Find an exponent $b$ such that $4^b \equiv 34\pmod{107}$

This is an instance of the difficult discrete logarithm problem, but it's small enough that it is amenable to hand computation.

Algorithmically let's use Shanks' baby giant step.
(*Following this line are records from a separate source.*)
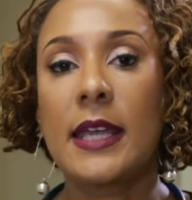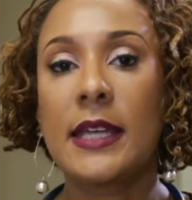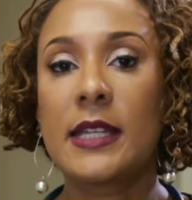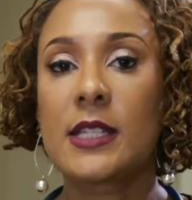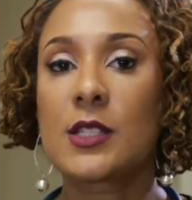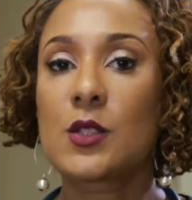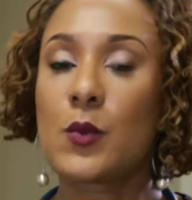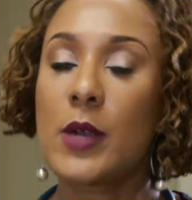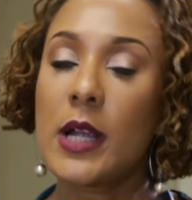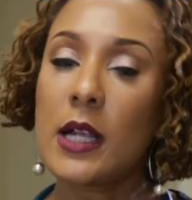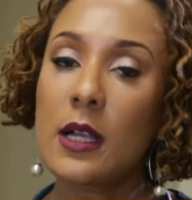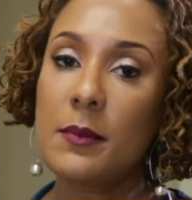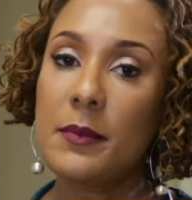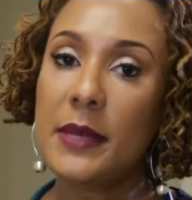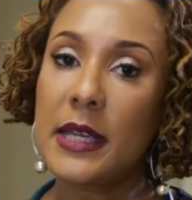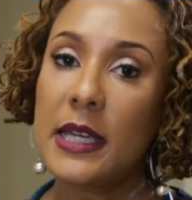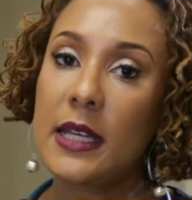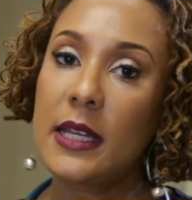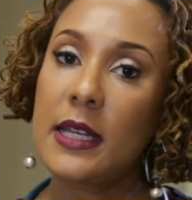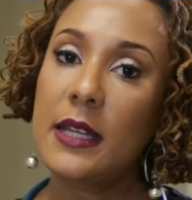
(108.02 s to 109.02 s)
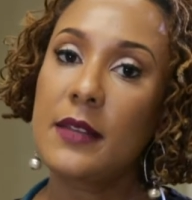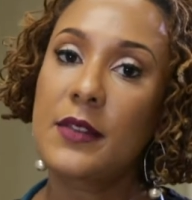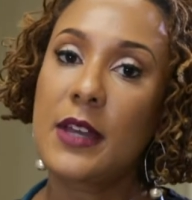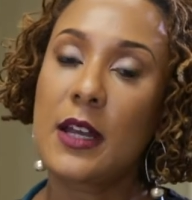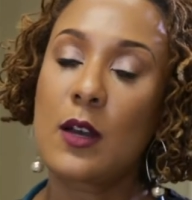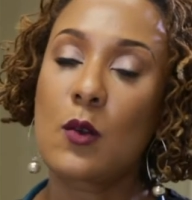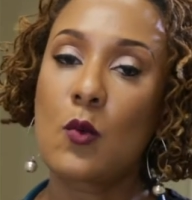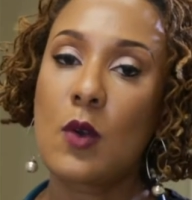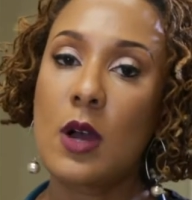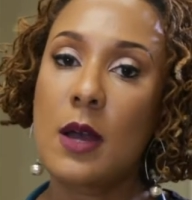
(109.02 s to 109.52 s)
It is recommended
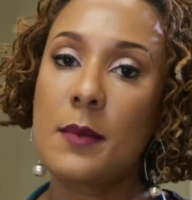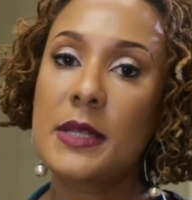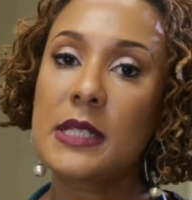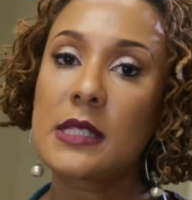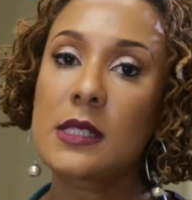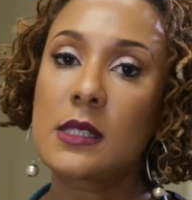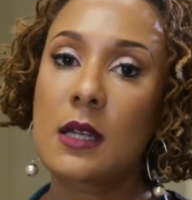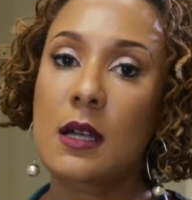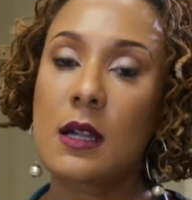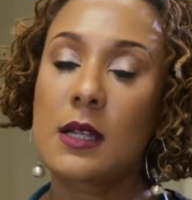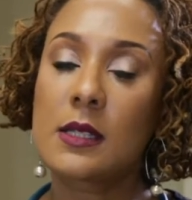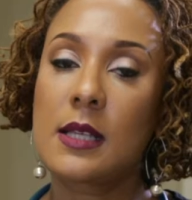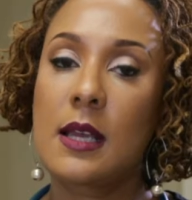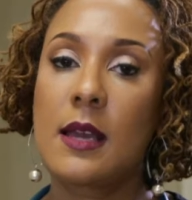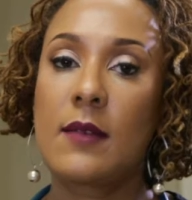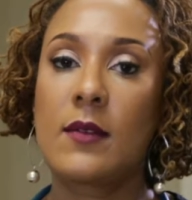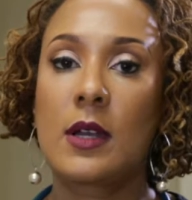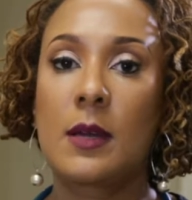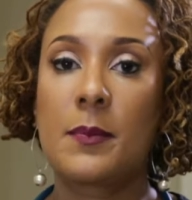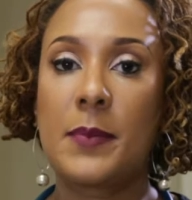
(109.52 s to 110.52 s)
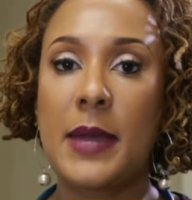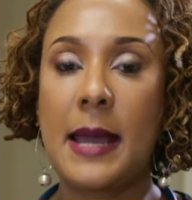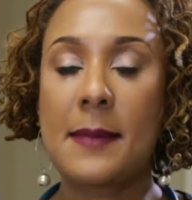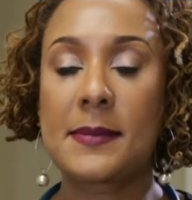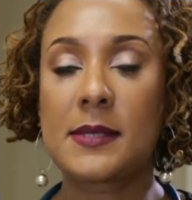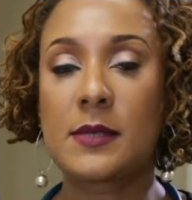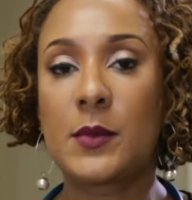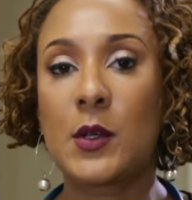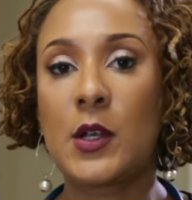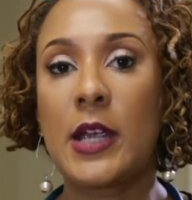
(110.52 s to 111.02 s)
that a woman starts having a
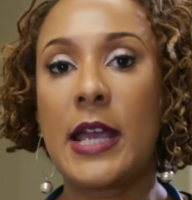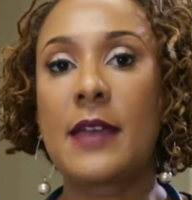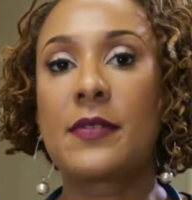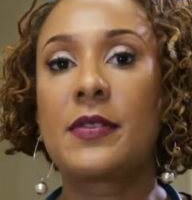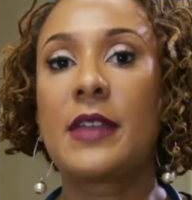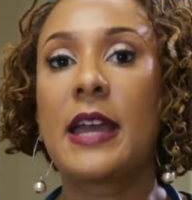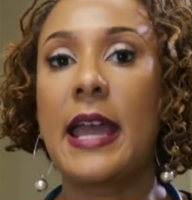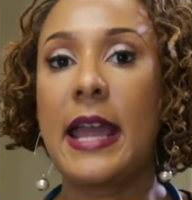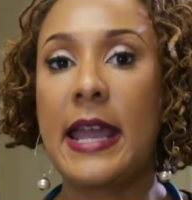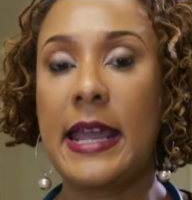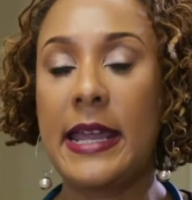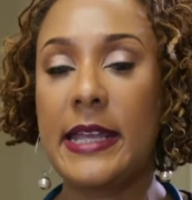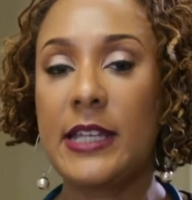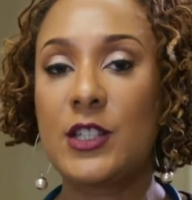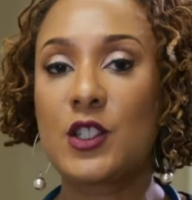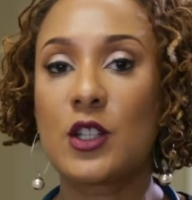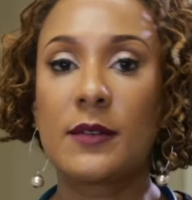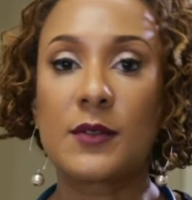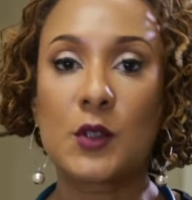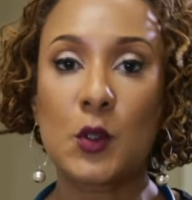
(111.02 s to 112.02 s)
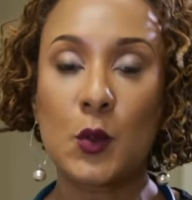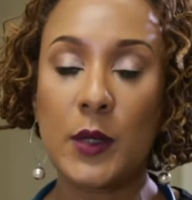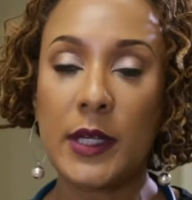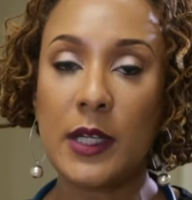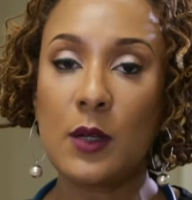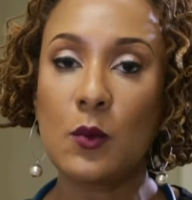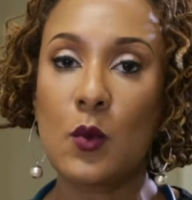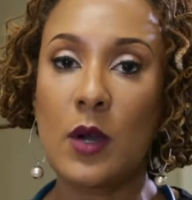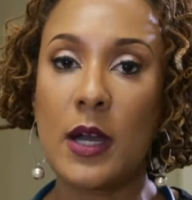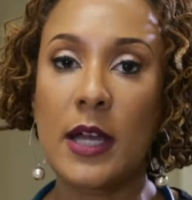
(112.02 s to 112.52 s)
pap smear at the age of
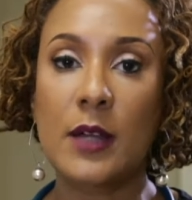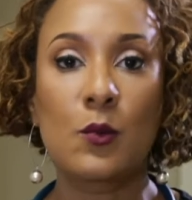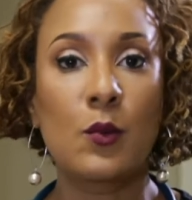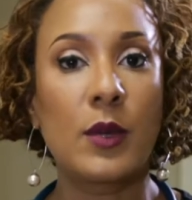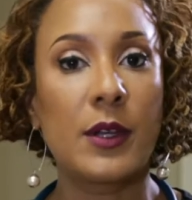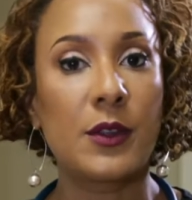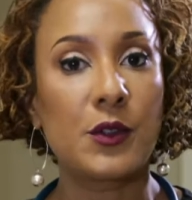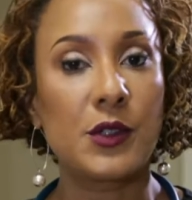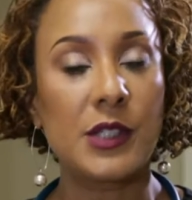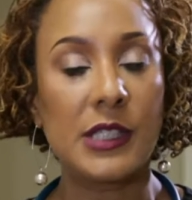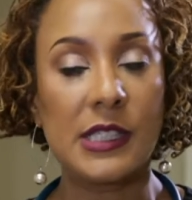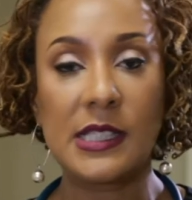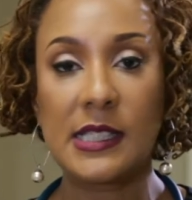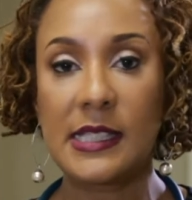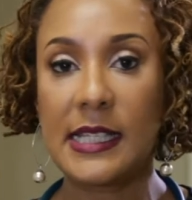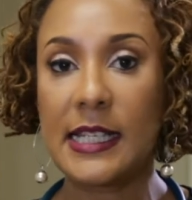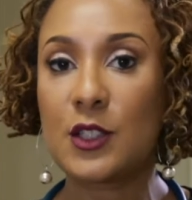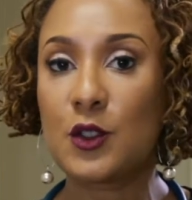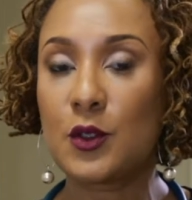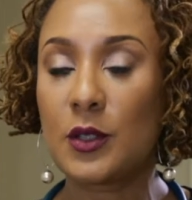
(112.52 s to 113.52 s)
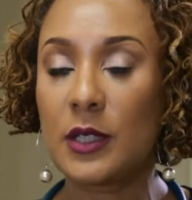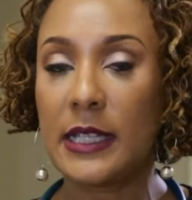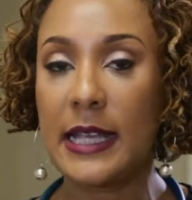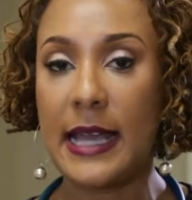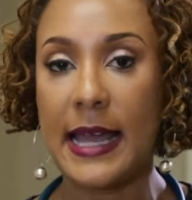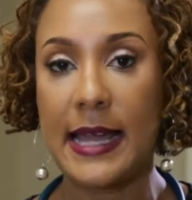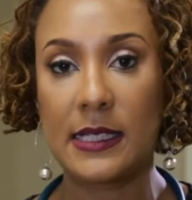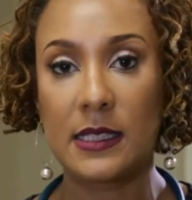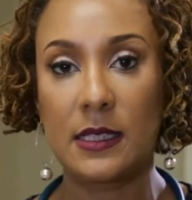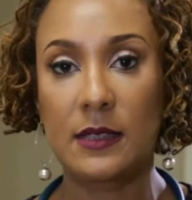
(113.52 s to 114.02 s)
21, whether she's
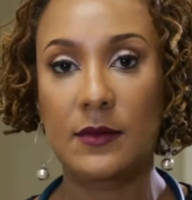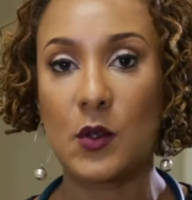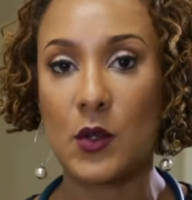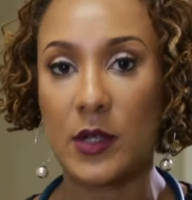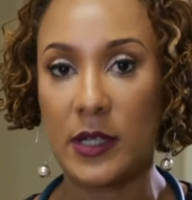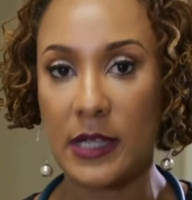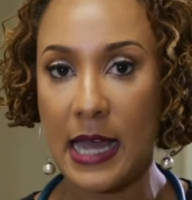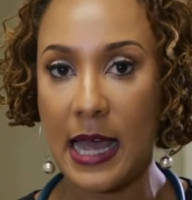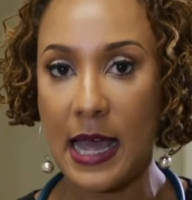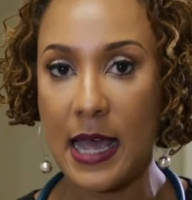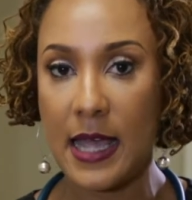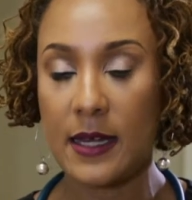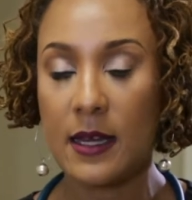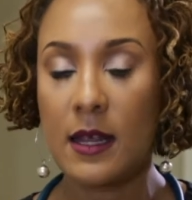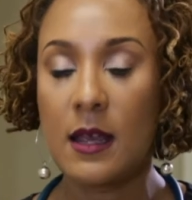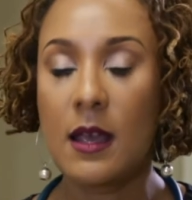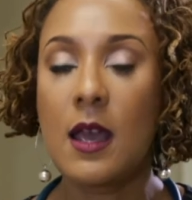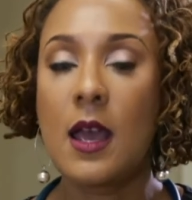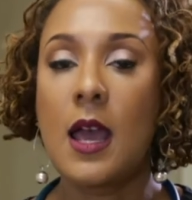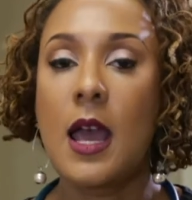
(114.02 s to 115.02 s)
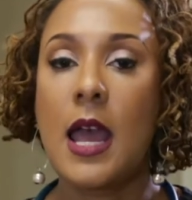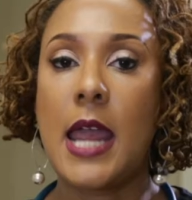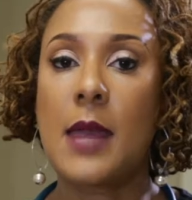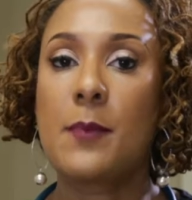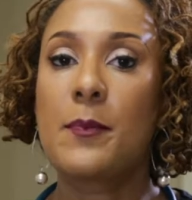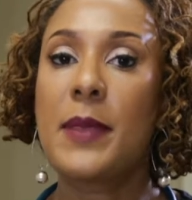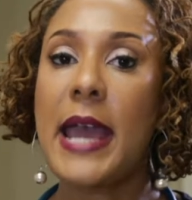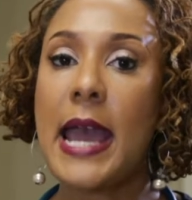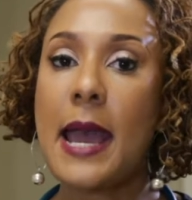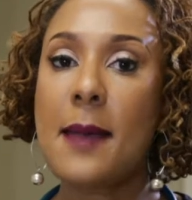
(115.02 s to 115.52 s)
sexually active or not.
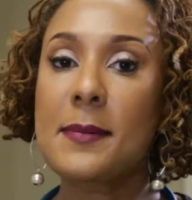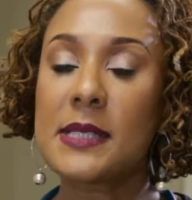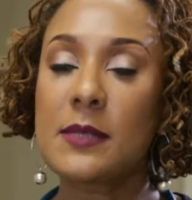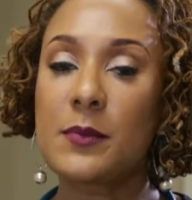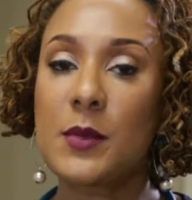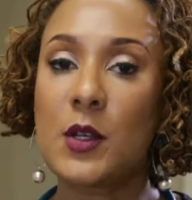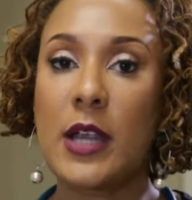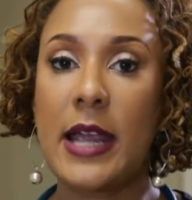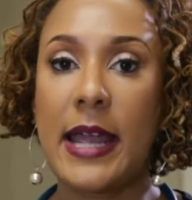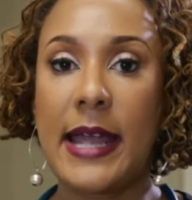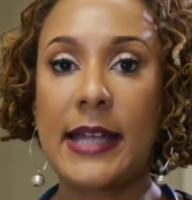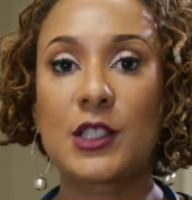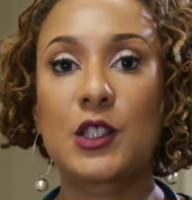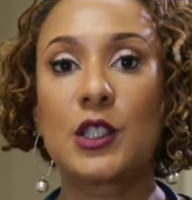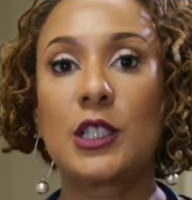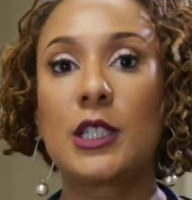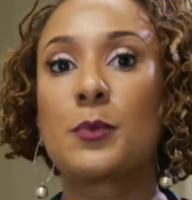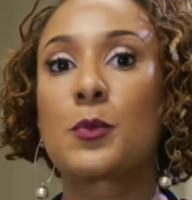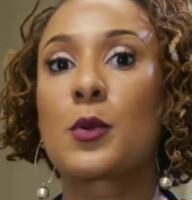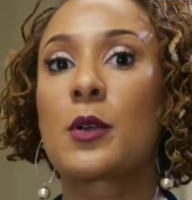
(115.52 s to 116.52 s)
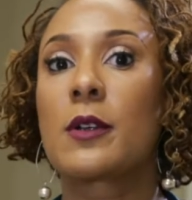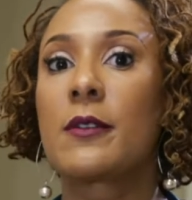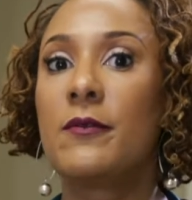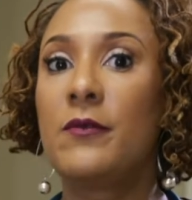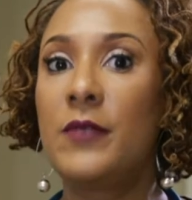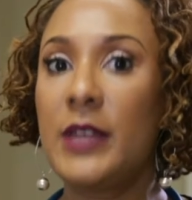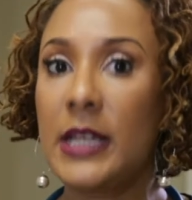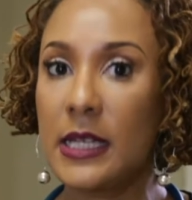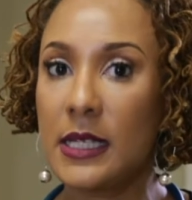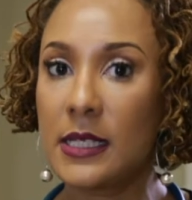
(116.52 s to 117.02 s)
A pap smear actually
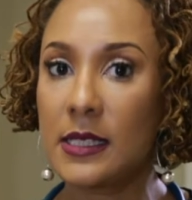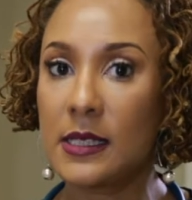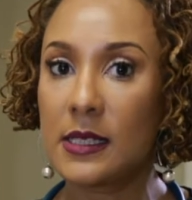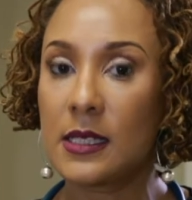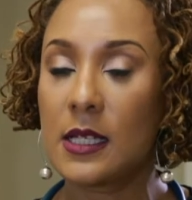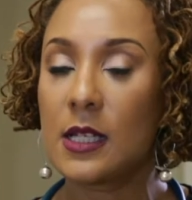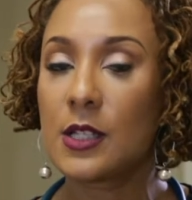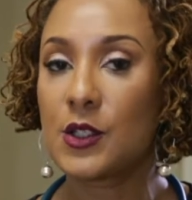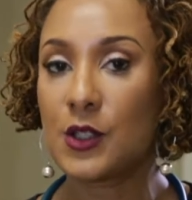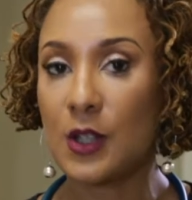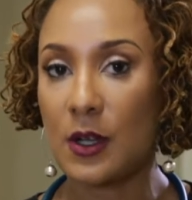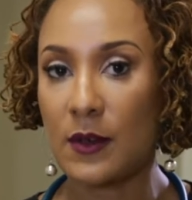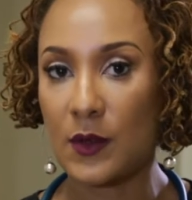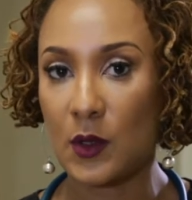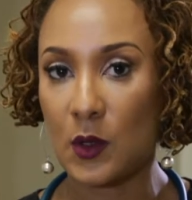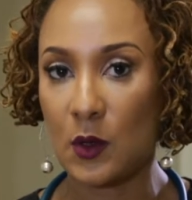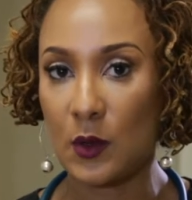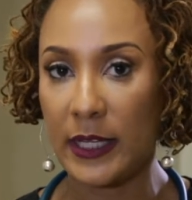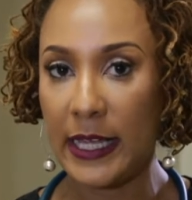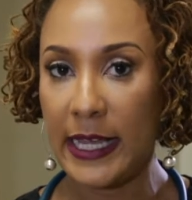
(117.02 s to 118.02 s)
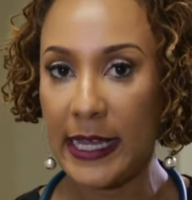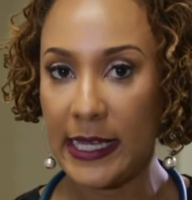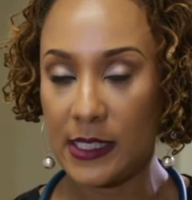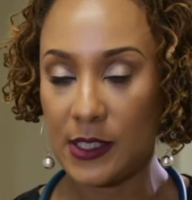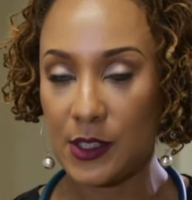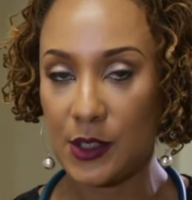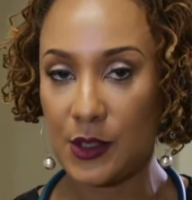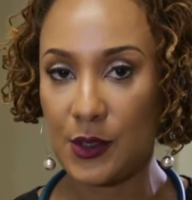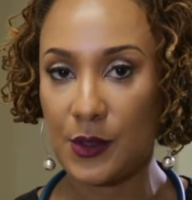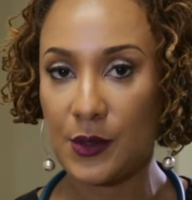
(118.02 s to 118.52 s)
prevents cervical
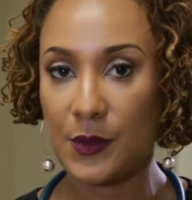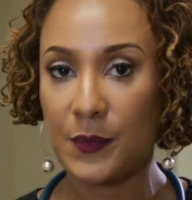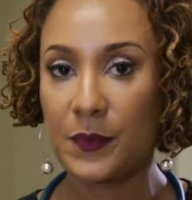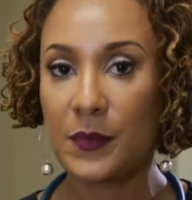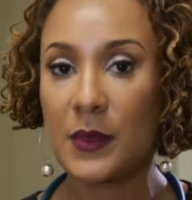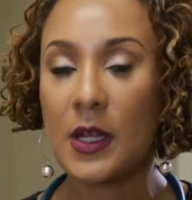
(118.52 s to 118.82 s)
cancer.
By below $2$ is a primitive root $({\rm ord}\,2 = 106)$ so $\,34 \equiv 2^{\large n},\,$ and we seek $\,34\cdot 2^{\large -11j}\equiv 2^{\large k}\,$ for $\,0\le j,k < 11,\,$ by repeatedly scaling$\,34\,$ by $\,2^{\large -11}\!\equiv \color{#0a0}{50}\,$ (by Remark) till we reach some $\,2^{\large k}\equiv 1,\color{}2,4,8,16,32,64,21,\color{#c00}{42},84,\color{#90f}{61}\,$

$$34 \overset{\large \times\color{#0a0}{50}}\to 95\overset{\large\times\color{#0a0}{50}}\to \color{#c00}{42\equiv 2^{\large 8}} $$

so $\ \smash[t]{34(\overbrace{2^{\large -11}}^{\large \color{#0a0}{50}})^{\Large\color{}2}}\equiv \color{#c00}{2^{\large 8}}\overset{\large \times\, 2^{\LARGE 22}\!}\Longrightarrow 34\equiv 2^{\large 30}\!\equiv 2^{\large 2b}\!\!\!\iff$ $\! 2b\equiv 30\pmod{\!106}\!\iff\! \bbox[5px,border:1px solid #c00]{b\equiv 15\pmod{\!53}}$

Remark $ \bmod 107\!:\,\ 2^{\large 11}\! \equiv 2(\color{#90f}{61})\equiv 15\ $ so applying Gauss's algorithm

$$2^{\large -11}\equiv \dfrac{1}{15}\equiv \dfrac{7}{105}\equiv \dfrac{-100}{-2}\equiv \color{#0a0}{50}$$

To prove $\,{\rm ord}\,2 = 106,\,$ by the Order Test it suffices to show that $\,2^{\large 106/p}\!\not\equiv 1$ for all primes $\,p\mid 106,\,$ i.e. $\,2^{\large 2}\!\not\equiv 1,\, $ $2^{\large 53}\!\not\equiv 1,\,$ which is true.